今天上班,不经意间发现了车窗外一闪而过的两棵梧桐树,已在寒冬的摧残下没有了绿叶和喇叭花,光秃秃的树干在北风中摇曳着,像极了家门前的那棵梧桐。
家门口的梧桐树,不知是谁栽种,也不知何时栽种,反正打我记事起,它就守望在我家门前,春来花开时像屏风一样。小时候,我们都喜欢爬梧桐树,男孩子先爬上去,然后拉树下仰头望的女孩子上去,女孩子上去后只能坐在最底层的树枝或树杈上,双手抓紧树枝,动也不敢动。男孩就不一样,窜上窜下,摇的整个梧桐树都在左右摇晃,呼呼生风,吓得女孩直叫。那时,就好像树上结满了小人,奶奶总会叫骂着:小兔子崽子,猴子一样,别摔着。
而我们上树还有另一个目的,就是摘梧桐花,一簇一簇的花被我们毫不怜惜地摘下来。然后从根部拔下根蒂,放在嘴里,立刻有一股淡淡的甘甜溢满味蕾。

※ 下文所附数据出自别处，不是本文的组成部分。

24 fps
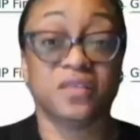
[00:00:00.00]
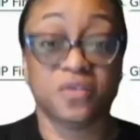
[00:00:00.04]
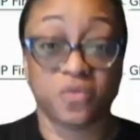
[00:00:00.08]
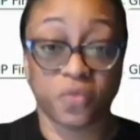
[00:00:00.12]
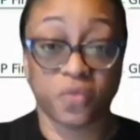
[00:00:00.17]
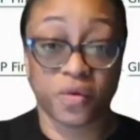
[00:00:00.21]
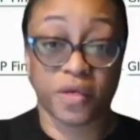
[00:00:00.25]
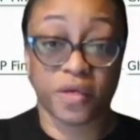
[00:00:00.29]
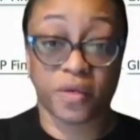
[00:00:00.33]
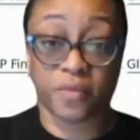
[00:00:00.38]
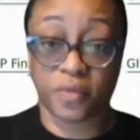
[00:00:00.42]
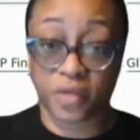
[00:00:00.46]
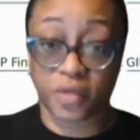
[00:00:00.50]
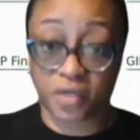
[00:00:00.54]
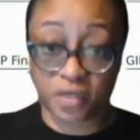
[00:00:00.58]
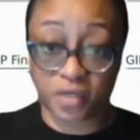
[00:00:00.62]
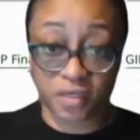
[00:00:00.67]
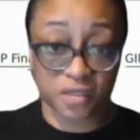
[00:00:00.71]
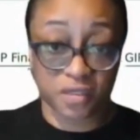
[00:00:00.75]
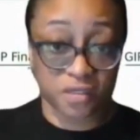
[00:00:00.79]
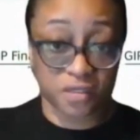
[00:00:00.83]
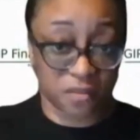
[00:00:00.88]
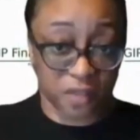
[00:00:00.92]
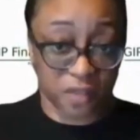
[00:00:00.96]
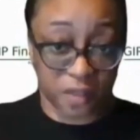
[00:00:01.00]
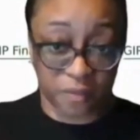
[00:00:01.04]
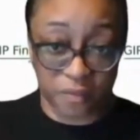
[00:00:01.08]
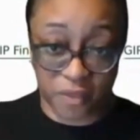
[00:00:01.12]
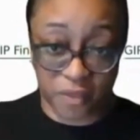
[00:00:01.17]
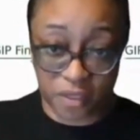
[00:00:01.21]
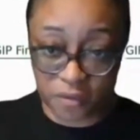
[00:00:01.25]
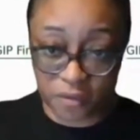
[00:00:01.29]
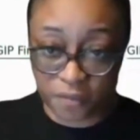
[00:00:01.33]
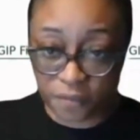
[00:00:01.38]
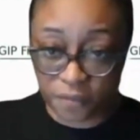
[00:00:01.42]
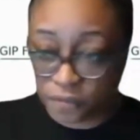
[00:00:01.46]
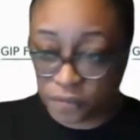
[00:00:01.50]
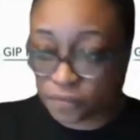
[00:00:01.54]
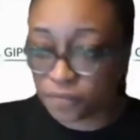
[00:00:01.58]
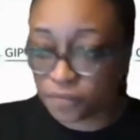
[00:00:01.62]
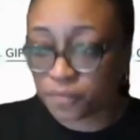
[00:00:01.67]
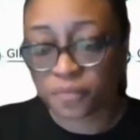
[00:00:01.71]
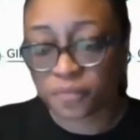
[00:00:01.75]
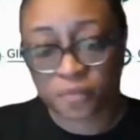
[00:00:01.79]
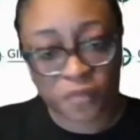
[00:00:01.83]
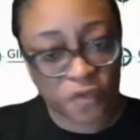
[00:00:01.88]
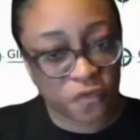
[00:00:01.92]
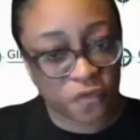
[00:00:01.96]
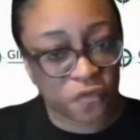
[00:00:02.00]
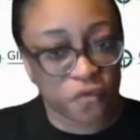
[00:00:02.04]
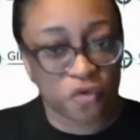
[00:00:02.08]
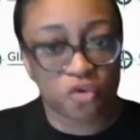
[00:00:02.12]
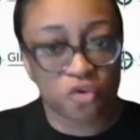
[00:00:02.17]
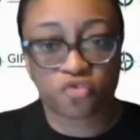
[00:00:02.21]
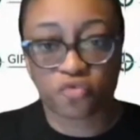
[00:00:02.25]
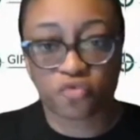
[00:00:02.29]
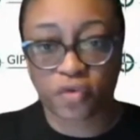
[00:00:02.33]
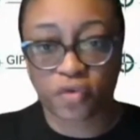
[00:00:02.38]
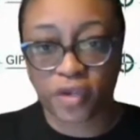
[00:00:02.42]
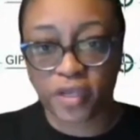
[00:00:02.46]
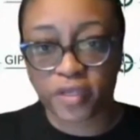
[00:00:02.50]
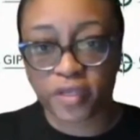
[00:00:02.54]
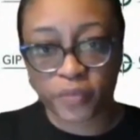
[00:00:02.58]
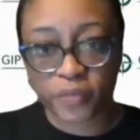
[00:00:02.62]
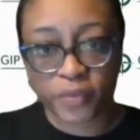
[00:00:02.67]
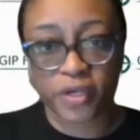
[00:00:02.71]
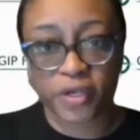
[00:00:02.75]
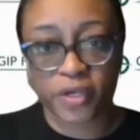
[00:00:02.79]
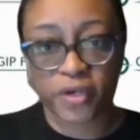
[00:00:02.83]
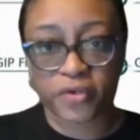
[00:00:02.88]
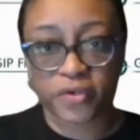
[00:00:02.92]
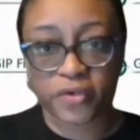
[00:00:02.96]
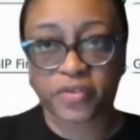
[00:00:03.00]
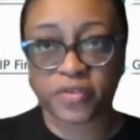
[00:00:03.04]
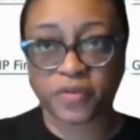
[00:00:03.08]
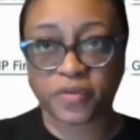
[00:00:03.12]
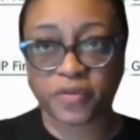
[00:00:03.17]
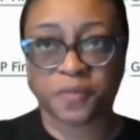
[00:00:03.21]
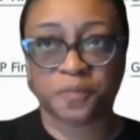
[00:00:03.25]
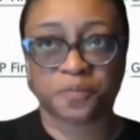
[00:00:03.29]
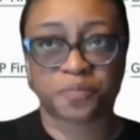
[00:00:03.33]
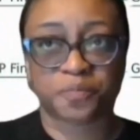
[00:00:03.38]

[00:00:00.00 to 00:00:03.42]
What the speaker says: as well, because I mean, full transparency.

后来,因为要修整院子,也为了架在树杈上的玉米能尽快风干,爸爸将枝繁叶茂的梧桐树截掉了很多枝干,整个树就变得很稀疏,很萧条。我抗议过,但最终没有成功。之后我们就很少再上梧桐树了,不仅因为我们渐渐长大,不好意思再有“猴子”的称号,更因为梧桐树没有了往日的屏风一样的容装,它就像一个风烛残年的老人,在秋风里声声呻吟,使我们不忍心再去“欺负”它。

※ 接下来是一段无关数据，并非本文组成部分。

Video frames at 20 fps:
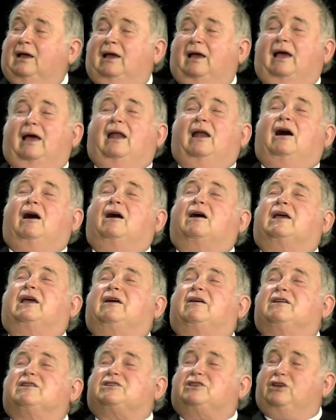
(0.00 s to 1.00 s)
And I'll
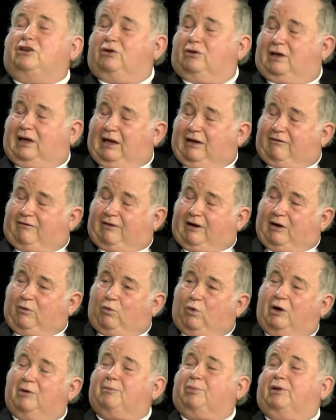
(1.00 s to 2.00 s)
guarantee you can't find
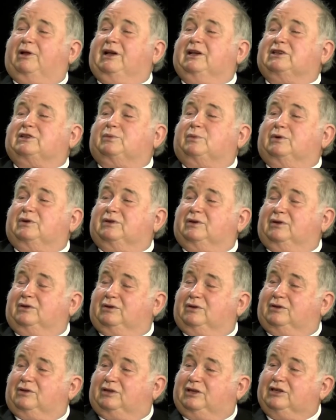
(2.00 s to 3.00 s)
one place where
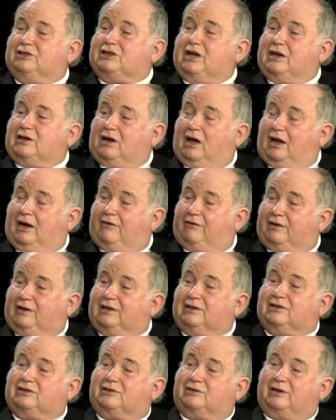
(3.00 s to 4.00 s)
T.J. Donovan
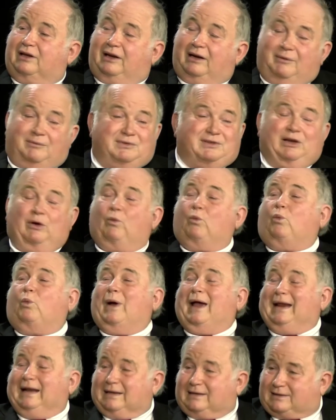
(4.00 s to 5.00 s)
has said, I'm going to say,
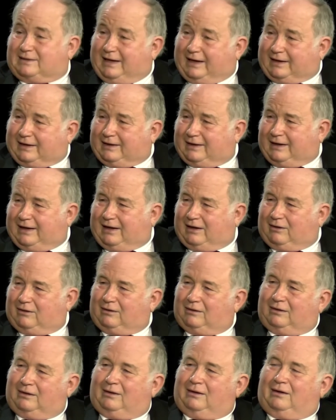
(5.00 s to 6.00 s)
wait a second now.
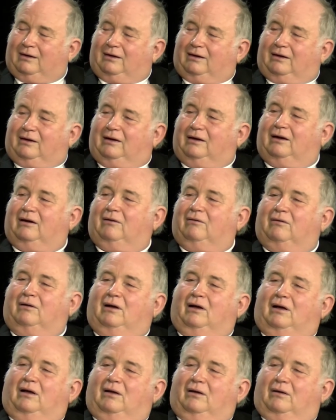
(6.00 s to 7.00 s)

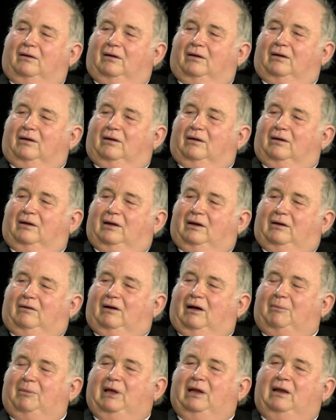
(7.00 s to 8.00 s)

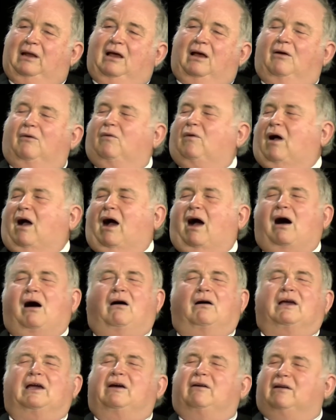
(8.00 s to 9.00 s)
I mean,
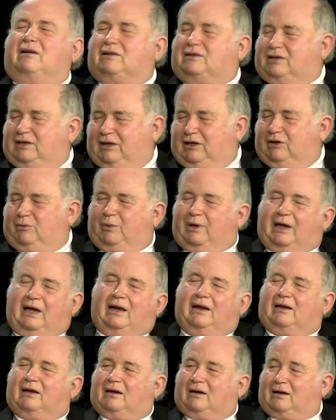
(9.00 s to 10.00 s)
I'll guarantee you we got
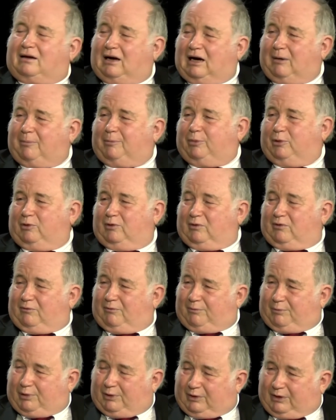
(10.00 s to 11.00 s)
a couple
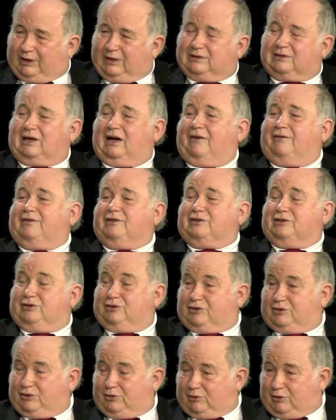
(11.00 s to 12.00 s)
police
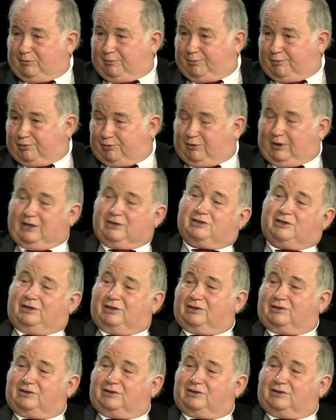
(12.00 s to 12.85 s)
officers who are prejudiced,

再后来,我家的西边要盖厨房,梧桐树因为占了地盘而被爸爸毫不犹豫地砍伐了,而我也因为上学远离了家,从此在没有见过梧桐,更确切地说,是没有留心去观察过我的周围是否有梧桐。学习、考试反反复复地填满了我的生活,我淡忘了这世上有棵树,名叫梧桐。
而今,奶奶已故去,父母已垂老,小时候的玩伴都已长大成人,四海为家,我也开始刻意淡忘了很多事,也开始关注更为现实的更多的事。工作、婚姻、家庭、孩子、房子、车子……如同一个一个沉沉的包袱,压的我喘不过起来。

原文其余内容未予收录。